Key projects and tools
The clearest deployed engineering example is AIDA (Active Inference-Based Design Agent for Audio Processing), which interacts with users to iteratively design personalized audio processing algorithms — equalization, compression, effects chains — by maintaining a generative model linking parameter settings to perceived sound quality and selecting parameter adjustments that minimize expected free energy across epistemic and pragmatic value. The Centre for Music in the Brain at Aarhus University (Vuust's group) anchors the rhythm-and-groove literature.
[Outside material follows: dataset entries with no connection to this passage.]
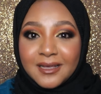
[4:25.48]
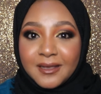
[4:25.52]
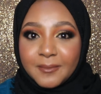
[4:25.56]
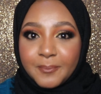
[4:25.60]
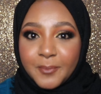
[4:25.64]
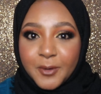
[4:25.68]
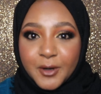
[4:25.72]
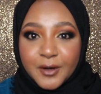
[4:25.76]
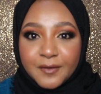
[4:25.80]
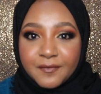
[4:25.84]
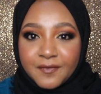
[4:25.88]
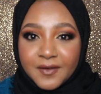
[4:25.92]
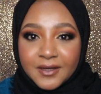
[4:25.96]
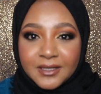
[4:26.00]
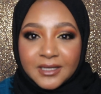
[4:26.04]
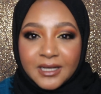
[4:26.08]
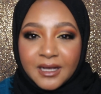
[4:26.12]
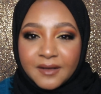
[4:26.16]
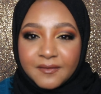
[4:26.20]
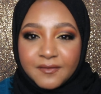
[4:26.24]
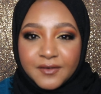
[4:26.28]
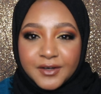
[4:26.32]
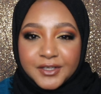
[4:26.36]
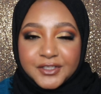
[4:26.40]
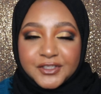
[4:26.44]
Perfect
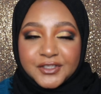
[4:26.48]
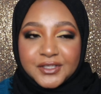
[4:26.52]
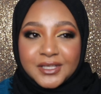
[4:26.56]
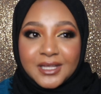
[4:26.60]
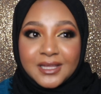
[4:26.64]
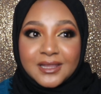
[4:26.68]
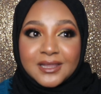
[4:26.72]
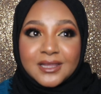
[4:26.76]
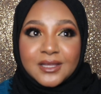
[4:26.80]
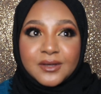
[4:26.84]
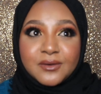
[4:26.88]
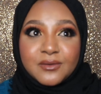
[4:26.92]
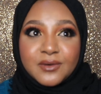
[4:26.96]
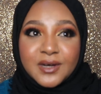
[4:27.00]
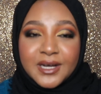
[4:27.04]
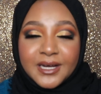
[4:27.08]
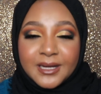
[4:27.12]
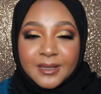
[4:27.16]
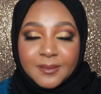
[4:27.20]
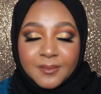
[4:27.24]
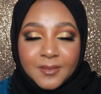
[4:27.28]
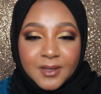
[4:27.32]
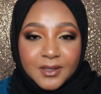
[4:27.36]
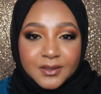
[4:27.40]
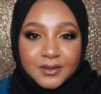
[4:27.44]
coverage. You get the right
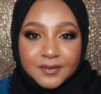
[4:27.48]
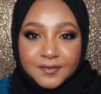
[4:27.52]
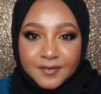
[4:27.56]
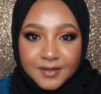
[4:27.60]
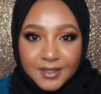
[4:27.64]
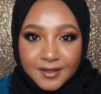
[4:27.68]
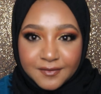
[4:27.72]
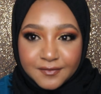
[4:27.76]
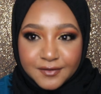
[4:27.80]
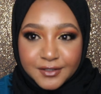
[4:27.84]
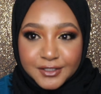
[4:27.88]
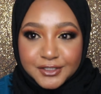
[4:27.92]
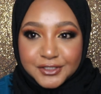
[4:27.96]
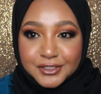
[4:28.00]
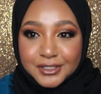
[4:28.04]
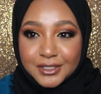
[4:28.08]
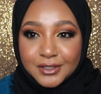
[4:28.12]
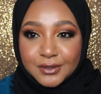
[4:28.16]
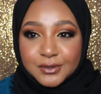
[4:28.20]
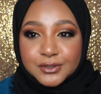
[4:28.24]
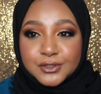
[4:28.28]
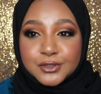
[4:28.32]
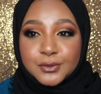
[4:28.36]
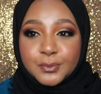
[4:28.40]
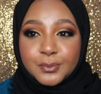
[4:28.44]
amount of coverage. You can
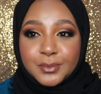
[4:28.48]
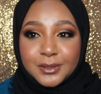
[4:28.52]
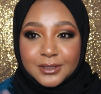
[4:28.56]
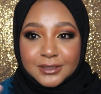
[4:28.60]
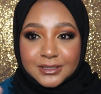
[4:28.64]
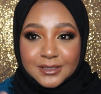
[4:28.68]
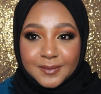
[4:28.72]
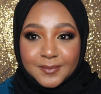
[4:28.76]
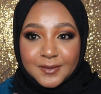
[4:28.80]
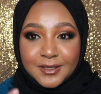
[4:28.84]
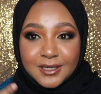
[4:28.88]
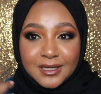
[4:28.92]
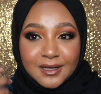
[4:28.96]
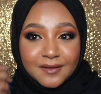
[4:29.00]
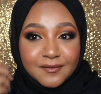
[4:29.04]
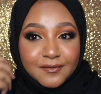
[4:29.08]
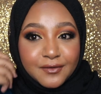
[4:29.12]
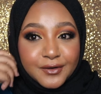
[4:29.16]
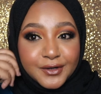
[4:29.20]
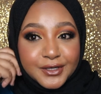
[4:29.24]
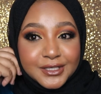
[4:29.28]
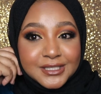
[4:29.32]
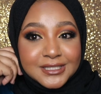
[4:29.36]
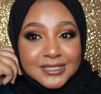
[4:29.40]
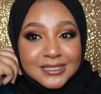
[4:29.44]
also build up the
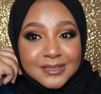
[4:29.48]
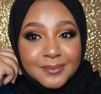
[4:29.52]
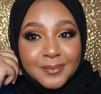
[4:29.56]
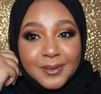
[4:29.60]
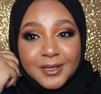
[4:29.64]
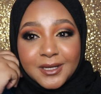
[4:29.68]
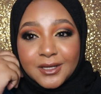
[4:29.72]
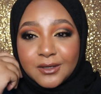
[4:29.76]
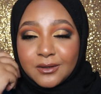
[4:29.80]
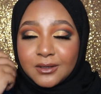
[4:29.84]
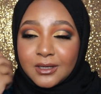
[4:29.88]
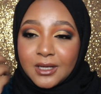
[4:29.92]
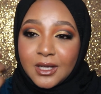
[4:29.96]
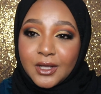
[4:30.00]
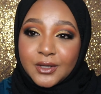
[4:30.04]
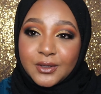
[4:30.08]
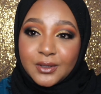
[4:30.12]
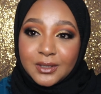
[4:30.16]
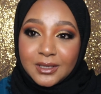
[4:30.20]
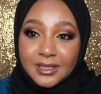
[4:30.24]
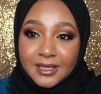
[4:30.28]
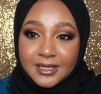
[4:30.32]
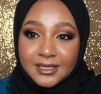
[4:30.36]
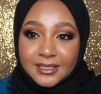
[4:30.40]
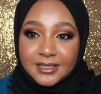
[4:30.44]
coverage depending on how you
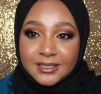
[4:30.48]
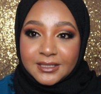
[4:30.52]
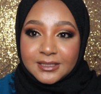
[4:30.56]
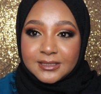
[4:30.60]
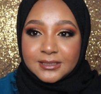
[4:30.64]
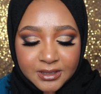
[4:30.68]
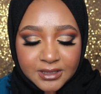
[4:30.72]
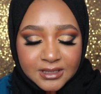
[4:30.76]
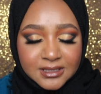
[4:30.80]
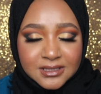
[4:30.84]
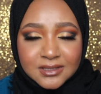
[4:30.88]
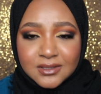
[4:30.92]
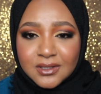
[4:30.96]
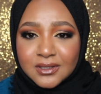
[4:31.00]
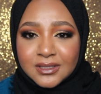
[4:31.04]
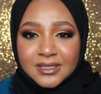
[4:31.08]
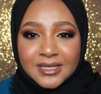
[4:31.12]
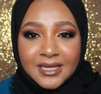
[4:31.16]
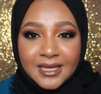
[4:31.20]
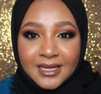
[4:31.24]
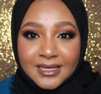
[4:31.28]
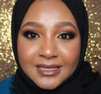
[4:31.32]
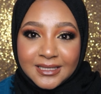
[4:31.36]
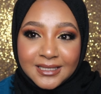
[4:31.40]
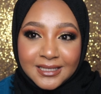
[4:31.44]
like it. It's not
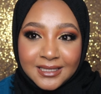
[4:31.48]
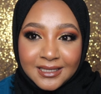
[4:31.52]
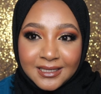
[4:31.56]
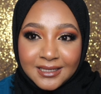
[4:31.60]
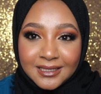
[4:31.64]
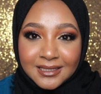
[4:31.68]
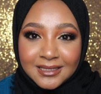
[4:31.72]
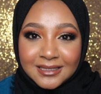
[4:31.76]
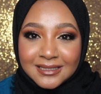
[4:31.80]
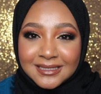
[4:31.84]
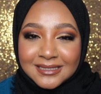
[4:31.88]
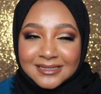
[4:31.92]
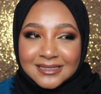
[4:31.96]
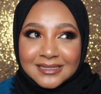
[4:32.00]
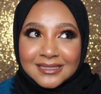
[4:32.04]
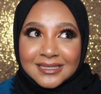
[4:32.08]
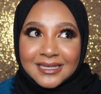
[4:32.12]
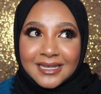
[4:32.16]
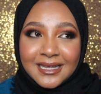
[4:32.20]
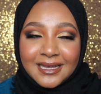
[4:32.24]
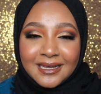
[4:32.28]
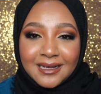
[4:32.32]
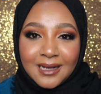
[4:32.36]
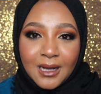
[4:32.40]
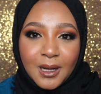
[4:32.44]
cakey. It doesn't
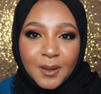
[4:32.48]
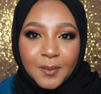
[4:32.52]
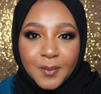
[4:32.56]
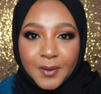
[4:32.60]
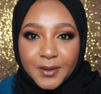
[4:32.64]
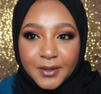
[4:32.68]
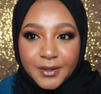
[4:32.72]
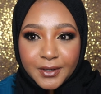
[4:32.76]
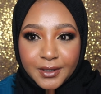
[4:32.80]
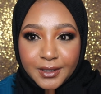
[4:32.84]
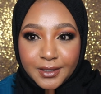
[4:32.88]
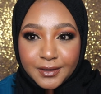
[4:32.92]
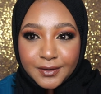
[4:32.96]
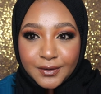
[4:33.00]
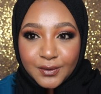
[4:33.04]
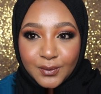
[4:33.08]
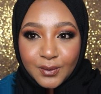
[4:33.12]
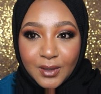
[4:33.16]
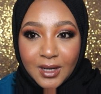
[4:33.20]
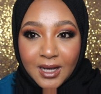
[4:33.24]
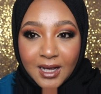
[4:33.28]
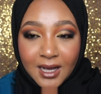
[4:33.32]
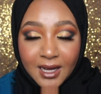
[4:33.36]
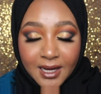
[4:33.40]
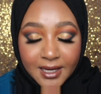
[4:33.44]
cake up underneath your
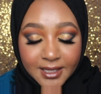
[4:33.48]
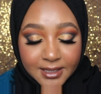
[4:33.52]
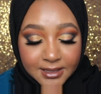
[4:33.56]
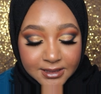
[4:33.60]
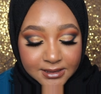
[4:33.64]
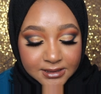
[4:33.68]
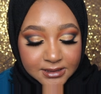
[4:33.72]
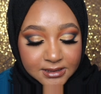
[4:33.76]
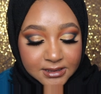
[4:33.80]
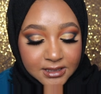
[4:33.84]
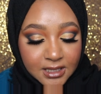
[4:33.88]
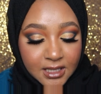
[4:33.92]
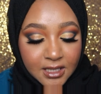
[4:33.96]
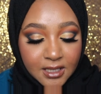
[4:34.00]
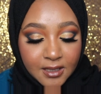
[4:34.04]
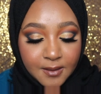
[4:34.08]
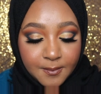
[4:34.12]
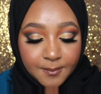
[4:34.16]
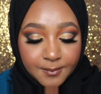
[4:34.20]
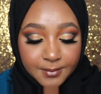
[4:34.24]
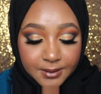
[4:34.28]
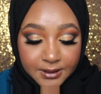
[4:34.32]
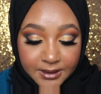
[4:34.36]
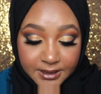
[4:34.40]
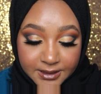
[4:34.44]
eyes.
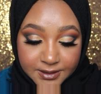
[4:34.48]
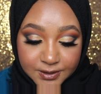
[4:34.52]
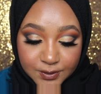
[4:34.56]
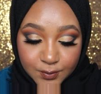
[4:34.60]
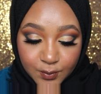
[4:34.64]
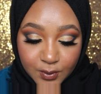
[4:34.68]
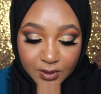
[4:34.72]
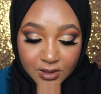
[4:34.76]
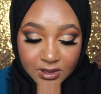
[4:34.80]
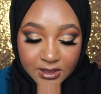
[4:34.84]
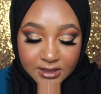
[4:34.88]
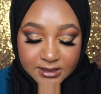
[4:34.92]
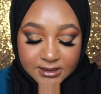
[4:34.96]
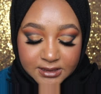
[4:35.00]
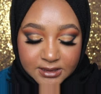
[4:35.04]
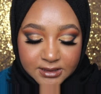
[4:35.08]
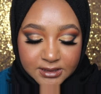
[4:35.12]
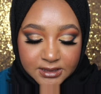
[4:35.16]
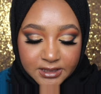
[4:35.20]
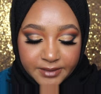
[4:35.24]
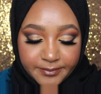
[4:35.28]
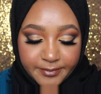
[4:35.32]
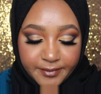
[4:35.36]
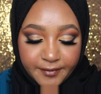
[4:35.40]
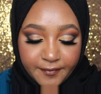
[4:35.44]
Blends well, as I
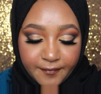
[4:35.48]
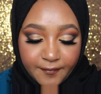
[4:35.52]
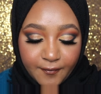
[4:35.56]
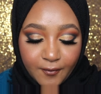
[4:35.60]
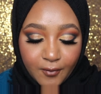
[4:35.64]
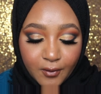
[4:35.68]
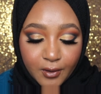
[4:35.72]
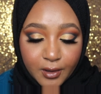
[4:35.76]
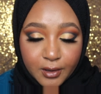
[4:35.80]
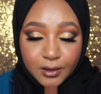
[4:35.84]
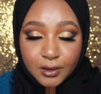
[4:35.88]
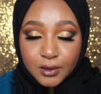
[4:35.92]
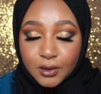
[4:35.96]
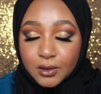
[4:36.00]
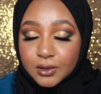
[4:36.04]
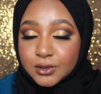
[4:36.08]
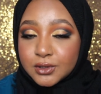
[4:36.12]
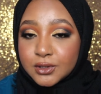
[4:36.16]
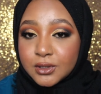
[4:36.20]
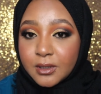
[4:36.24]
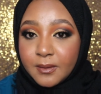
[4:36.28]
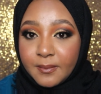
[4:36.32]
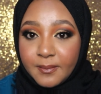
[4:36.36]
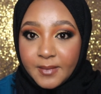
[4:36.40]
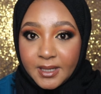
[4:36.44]
said before. Looks
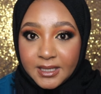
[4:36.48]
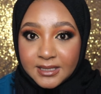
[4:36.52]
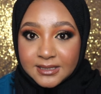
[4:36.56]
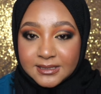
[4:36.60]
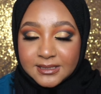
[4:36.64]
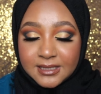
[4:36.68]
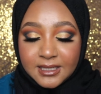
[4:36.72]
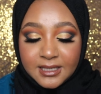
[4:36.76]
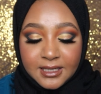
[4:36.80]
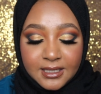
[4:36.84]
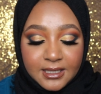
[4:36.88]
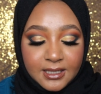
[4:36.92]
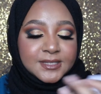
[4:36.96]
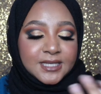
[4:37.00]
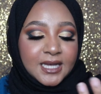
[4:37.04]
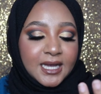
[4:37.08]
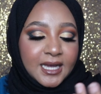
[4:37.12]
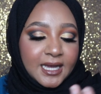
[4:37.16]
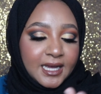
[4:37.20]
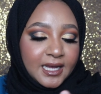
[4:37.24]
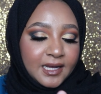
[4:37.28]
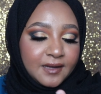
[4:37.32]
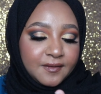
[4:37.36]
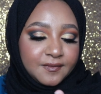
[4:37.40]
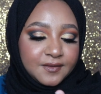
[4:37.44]
amazing. I
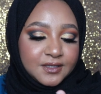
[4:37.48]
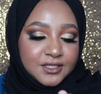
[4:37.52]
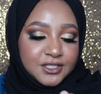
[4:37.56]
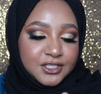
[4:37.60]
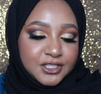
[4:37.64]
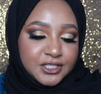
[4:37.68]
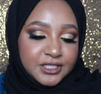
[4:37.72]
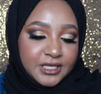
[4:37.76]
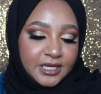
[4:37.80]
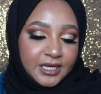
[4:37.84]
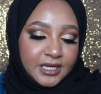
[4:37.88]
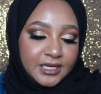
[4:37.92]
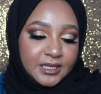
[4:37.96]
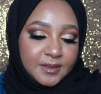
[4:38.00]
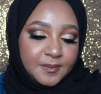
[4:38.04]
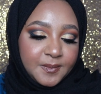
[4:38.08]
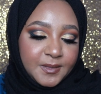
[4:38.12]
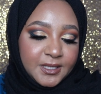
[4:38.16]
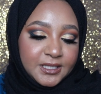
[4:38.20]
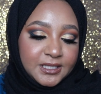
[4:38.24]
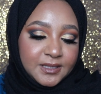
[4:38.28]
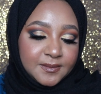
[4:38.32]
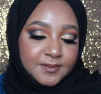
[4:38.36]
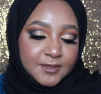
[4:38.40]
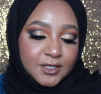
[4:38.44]
have the shade
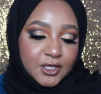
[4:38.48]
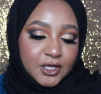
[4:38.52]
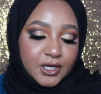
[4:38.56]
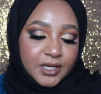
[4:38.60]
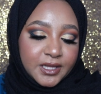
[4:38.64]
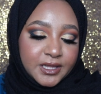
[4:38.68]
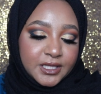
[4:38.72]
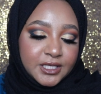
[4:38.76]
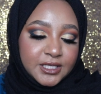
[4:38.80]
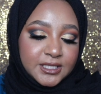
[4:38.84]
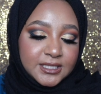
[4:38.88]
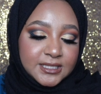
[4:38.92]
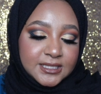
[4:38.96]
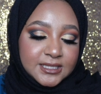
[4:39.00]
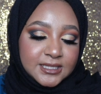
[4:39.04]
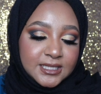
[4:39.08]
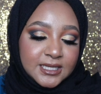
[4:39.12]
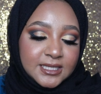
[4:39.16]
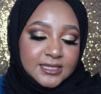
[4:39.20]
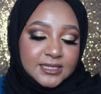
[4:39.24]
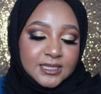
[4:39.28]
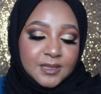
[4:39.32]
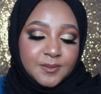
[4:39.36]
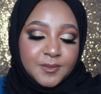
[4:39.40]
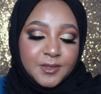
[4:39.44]
medium dark
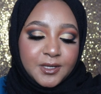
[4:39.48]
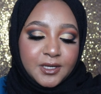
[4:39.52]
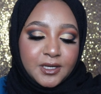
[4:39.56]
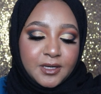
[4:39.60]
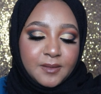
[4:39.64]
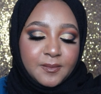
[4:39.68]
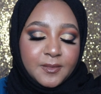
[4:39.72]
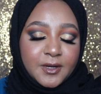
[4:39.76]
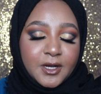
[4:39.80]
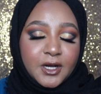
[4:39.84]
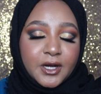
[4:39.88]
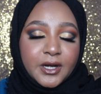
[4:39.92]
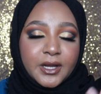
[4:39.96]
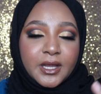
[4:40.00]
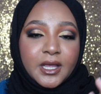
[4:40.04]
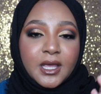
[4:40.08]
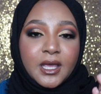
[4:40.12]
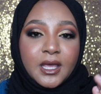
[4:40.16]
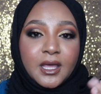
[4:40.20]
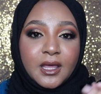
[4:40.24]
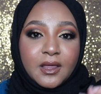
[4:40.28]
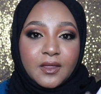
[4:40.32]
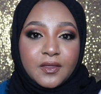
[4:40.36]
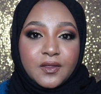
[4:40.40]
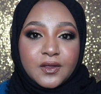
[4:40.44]
36 and medium dark
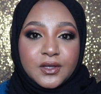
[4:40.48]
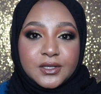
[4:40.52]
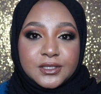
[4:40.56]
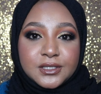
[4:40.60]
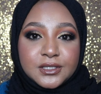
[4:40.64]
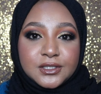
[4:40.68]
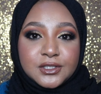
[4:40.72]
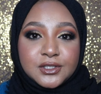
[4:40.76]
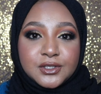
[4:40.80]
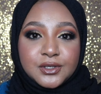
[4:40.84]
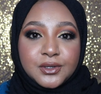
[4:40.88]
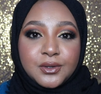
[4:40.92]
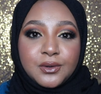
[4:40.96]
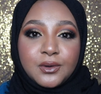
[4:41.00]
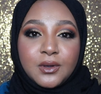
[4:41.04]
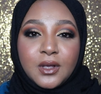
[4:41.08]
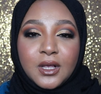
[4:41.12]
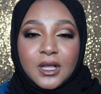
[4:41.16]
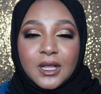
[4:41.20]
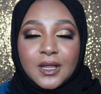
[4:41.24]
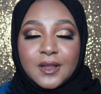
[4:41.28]
32.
The report also points to reusable empirical assets: syncopation/beat-tracking paradigms with EEG phase-coherence measures, Nguyen's melodic-prediction datasets, and the harmonic-dependency EEG dataset used for the theta-power model — all candidates for fitting or validating future active inference models of music.
Open problems
The report identifies no fully specified active inference architecture that integrates musical generative models, motor states, and affective preferences into explicit expected-free-energy policy selection — current studies (including the syncopated-tapping EEG work and AIDA) address pieces of this, not the whole agent. It calls for bridging single-trial neural measures with long-term learning, habituation, and preference change over days to years, and for multi-agent active inference models of improvisation and collective/ensemble musical behavior, which remain largely theoretical (drawing on Goldman's account of improvisation as a way of knowing). Clinically, the report says active inference offers a plausible mechanism for auditory hallucinations, tinnitus, hyperacusis, and music-based interventions in aging and Parkinson's gait training, but notes that controlled trials testing active-inference-informed interventions are lacking. On the engineering side, it flags scaling generative models from symbolic representations (MIDI, chord labels) to raw high-dimensional audio, and achieving real-time inference and policy selection, as unresolved technical challenges.
Reference Backbone
Karl J. Friston (2010). The free-energy principle: a unified brain theory? Nature Reviews Neuroscience. DOI: 10.1038/nrn2787. Thomas Parr, Giovanni Pezzulo, Karl J. Friston (2022). Active Inference: The Free Energy Principle in Mind, Brain, and Behavior. MIT Press. Giovanni Pezzulo, Francesco Rigoli, Karl J. Friston (2017). Active Inference, homeostatic regulation and adaptive behavioural control. Progress in Neurobiology. DOI: 10.1016/j.pneurobio.2017.08.001. Christopher L. Buckley, Chang Sub Kim, Simon McGregor, Anil K. Seth (2017). The free energy principle for action and perception: A mathematical review. Journal of Mathematical Psychology. DOI: 10.1016/j.jmp.2017.09.004.